→ Instructions to follow: From the entries below, return exactly the lines beginning at the one that contains "[1.00-1.92s]" and ending at the one that contains "[11:06.30-11:06.97]", both of them included, and only those lines.

→ Records:
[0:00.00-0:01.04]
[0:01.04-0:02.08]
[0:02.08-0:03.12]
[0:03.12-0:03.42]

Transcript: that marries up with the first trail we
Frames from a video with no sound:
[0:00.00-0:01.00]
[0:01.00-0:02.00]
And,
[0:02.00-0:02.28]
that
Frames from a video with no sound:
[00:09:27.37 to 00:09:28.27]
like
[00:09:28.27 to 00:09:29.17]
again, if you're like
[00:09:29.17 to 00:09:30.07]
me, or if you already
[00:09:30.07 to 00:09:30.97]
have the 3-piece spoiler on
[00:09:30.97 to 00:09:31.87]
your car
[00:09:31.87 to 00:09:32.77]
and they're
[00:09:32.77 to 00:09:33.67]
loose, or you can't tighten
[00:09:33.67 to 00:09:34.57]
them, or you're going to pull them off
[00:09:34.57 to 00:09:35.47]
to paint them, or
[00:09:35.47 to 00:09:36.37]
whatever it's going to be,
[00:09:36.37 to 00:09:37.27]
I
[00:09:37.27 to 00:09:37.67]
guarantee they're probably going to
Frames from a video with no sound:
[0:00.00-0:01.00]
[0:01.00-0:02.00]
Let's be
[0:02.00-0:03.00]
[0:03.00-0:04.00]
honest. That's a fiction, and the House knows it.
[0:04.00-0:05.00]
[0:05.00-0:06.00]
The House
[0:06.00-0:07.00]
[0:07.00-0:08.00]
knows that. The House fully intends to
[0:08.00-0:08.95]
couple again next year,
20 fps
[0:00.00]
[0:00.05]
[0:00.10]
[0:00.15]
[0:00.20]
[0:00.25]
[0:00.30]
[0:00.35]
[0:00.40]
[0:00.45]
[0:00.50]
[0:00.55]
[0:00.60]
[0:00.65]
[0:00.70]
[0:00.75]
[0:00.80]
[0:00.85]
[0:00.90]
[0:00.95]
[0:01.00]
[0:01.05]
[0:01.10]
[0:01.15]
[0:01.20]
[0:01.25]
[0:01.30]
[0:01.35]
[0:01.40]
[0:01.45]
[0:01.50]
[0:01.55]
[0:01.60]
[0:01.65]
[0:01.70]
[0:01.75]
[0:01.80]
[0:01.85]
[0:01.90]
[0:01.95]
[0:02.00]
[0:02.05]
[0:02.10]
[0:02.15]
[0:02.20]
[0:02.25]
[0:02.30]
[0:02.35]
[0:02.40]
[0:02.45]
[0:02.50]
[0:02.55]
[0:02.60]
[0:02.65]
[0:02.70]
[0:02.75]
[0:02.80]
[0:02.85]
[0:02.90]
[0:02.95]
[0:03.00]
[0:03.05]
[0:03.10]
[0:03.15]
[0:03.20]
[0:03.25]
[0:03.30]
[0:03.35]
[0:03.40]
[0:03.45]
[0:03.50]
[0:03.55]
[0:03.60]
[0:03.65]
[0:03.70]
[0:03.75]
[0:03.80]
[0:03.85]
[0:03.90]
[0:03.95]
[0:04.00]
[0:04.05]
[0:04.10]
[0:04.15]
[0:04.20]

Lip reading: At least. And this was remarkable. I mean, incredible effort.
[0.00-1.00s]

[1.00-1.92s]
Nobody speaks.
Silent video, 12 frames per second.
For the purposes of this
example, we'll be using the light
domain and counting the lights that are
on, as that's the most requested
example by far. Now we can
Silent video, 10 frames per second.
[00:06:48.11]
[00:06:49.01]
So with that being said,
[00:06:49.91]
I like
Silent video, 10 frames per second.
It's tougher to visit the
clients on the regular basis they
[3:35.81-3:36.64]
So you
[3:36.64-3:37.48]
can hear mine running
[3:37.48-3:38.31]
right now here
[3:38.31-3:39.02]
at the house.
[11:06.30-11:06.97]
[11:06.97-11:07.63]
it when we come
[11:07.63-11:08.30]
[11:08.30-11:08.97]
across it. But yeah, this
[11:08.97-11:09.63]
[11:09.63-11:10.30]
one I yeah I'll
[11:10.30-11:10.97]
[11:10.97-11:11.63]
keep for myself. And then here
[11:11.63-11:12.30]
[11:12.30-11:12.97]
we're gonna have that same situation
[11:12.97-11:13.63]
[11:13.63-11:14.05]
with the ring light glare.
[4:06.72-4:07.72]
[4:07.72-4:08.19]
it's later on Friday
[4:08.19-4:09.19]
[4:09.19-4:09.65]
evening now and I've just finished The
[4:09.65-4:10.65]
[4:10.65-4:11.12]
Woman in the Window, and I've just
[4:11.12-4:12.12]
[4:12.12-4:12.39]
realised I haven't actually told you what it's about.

→ Output of the task:
[1.00-1.92s]
Nobody speaks.
Silent video, 12 frames per second.
For the purposes of this
example, we'll be using the light
domain and counting the lights that are
on, as that's the most requested
example by far. Now we can
Silent video, 10 frames per second.
[00:06:48.11]
[00:06:49.01]
So with that being said,
[00:06:49.91]
I like
Silent video, 10 frames per second.
It's tougher to visit the
clients on the regular basis they
[3:35.81-3:36.64]
So you
[3:36.64-3:37.48]
can hear mine running
[3:37.48-3:38.31]
right now here
[3:38.31-3:39.02]
at the house.
[11:06.30-11:06.97]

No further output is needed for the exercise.